Нам приходилось ступать очень осторожно – из-за разбитых вещей, что валялись на полу. Отцовский сейф так и остался лежать в дверях гостиной, и я рассмеялась. Даже Констанс улыбнулась, потому что сейф не смогли открыть, и даже утащить его оказалось делом неподъемным.
– Вот глупость, – сказала Констанс и дотронулась до сейфа носком туфли.

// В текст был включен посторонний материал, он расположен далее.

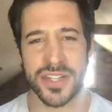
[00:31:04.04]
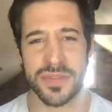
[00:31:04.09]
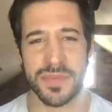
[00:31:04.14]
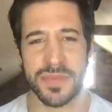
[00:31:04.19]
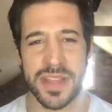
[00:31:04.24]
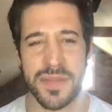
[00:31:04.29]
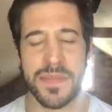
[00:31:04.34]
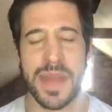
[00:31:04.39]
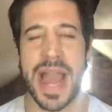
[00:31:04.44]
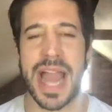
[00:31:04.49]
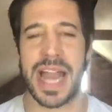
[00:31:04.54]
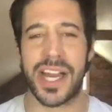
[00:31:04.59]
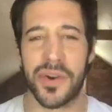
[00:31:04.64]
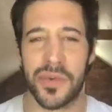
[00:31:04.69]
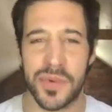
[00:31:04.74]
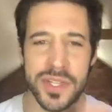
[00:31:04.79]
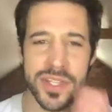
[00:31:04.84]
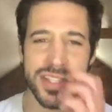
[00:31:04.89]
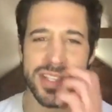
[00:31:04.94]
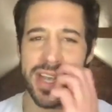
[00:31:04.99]
to me that Bakker
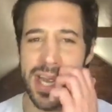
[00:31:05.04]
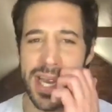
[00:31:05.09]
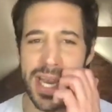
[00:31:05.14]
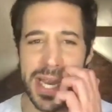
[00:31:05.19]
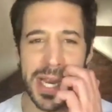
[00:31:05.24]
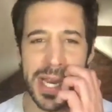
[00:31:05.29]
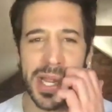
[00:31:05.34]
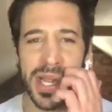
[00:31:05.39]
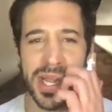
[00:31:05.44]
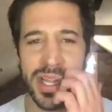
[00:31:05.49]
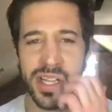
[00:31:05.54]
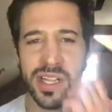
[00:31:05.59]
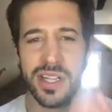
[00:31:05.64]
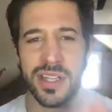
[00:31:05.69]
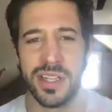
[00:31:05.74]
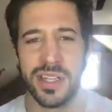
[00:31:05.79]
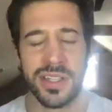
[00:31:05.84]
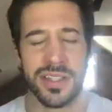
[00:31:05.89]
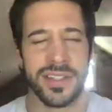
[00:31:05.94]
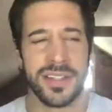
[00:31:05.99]
would say
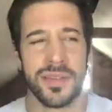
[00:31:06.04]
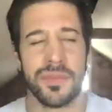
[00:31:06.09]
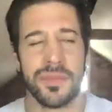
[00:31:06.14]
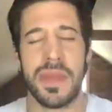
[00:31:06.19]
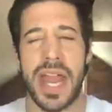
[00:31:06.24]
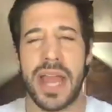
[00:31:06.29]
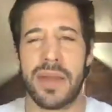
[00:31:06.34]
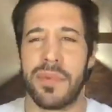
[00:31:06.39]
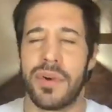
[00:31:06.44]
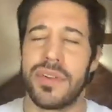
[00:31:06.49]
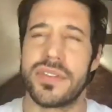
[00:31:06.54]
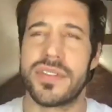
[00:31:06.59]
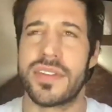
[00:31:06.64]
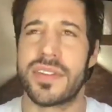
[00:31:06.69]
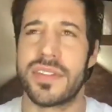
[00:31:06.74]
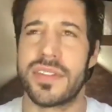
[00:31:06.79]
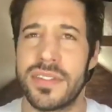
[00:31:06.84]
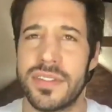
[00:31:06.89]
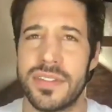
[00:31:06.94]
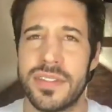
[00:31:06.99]
mammals.
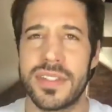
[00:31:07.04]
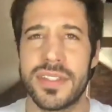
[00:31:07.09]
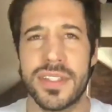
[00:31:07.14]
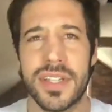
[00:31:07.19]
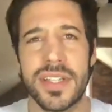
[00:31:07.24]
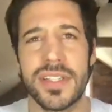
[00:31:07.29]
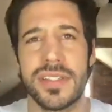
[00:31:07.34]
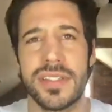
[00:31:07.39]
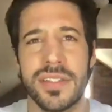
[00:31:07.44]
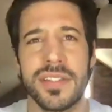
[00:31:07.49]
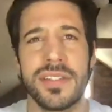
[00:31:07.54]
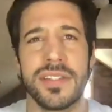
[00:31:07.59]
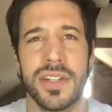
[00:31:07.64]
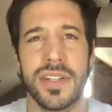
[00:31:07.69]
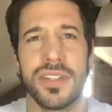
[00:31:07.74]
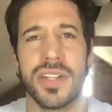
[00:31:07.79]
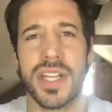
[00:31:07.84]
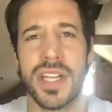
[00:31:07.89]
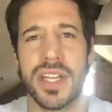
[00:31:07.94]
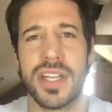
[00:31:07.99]
I don't will
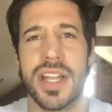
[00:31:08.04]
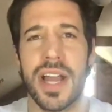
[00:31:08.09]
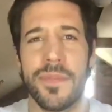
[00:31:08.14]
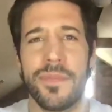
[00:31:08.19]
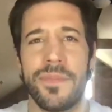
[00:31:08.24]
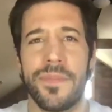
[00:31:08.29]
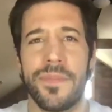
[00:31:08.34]
look into we got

Нашей матери всегда льстило, когда люди восхищались ее гостиной, но теперь никто не смог бы подойти к окнам и заглянуть внутрь, и никто и никогда не увидит ее больше. Мы с Констанс закрыли за собой дверь в гостиную и больше не открывали. Констанс просто ждала внутри, возле двери парадного, пока я выйду на крыльцо снова и запру ставни на высоких окнах столовой. Когда я вошла в дом, мы закрыли и заперли дверь парадного; теперь мы были в безопасности. В передней царил полумрак; солнечный свет проникал сквозь две узкие стеклянные панели по обеим сторонам двери; сквозь стекло мы могли выглянуть наружу, но нас не мог видеть никто, даже если бы они прижались к стеклу самым носом – так темно было в передней. Над нашими головами закопченная лестница вела в черноту и в сгоревшие комнаты, над которыми – невероятно! – кое-где проглядывали крошечные пятнышки неба. До сегодняшнего дня крыша всегда прятала нас от неба, но я решила, что сверху нам ничто не угрожает, поэтому выбросила из головы всякие мысли о безмолвных крылатых созданиях, которые станут слетать с деревьев, усаживаться на наши сломанные и обгоревшие стропила и глядеть сверху. Я подумала, что неплохо бы забаррикадировать лестницу, перегородив ее чем-нибудь – к примеру, сломанным стулом. На лестнице, на полпути вниз, лежал матрас, мокрый и грязный; именно здесь стояли они со шлангами, стараясь отогнать и потушить огонь. Стоя у основания лестницы, я смотрела вверх и гадала – куда же подевался наш дом, его стены, его полы, его кровати и коробки с вещами, что были на чердаке. Сгорели и отцовские часы, и черепаховая шкатулка нашей матери. Я чувствовала дуновение ветра на щеке; он прилетел с неба, которое я видела сквозь дыры в крыше, но принес он запах гари и разрухи. Наш дом превратился в замок с башнями, открытый навстречу небу.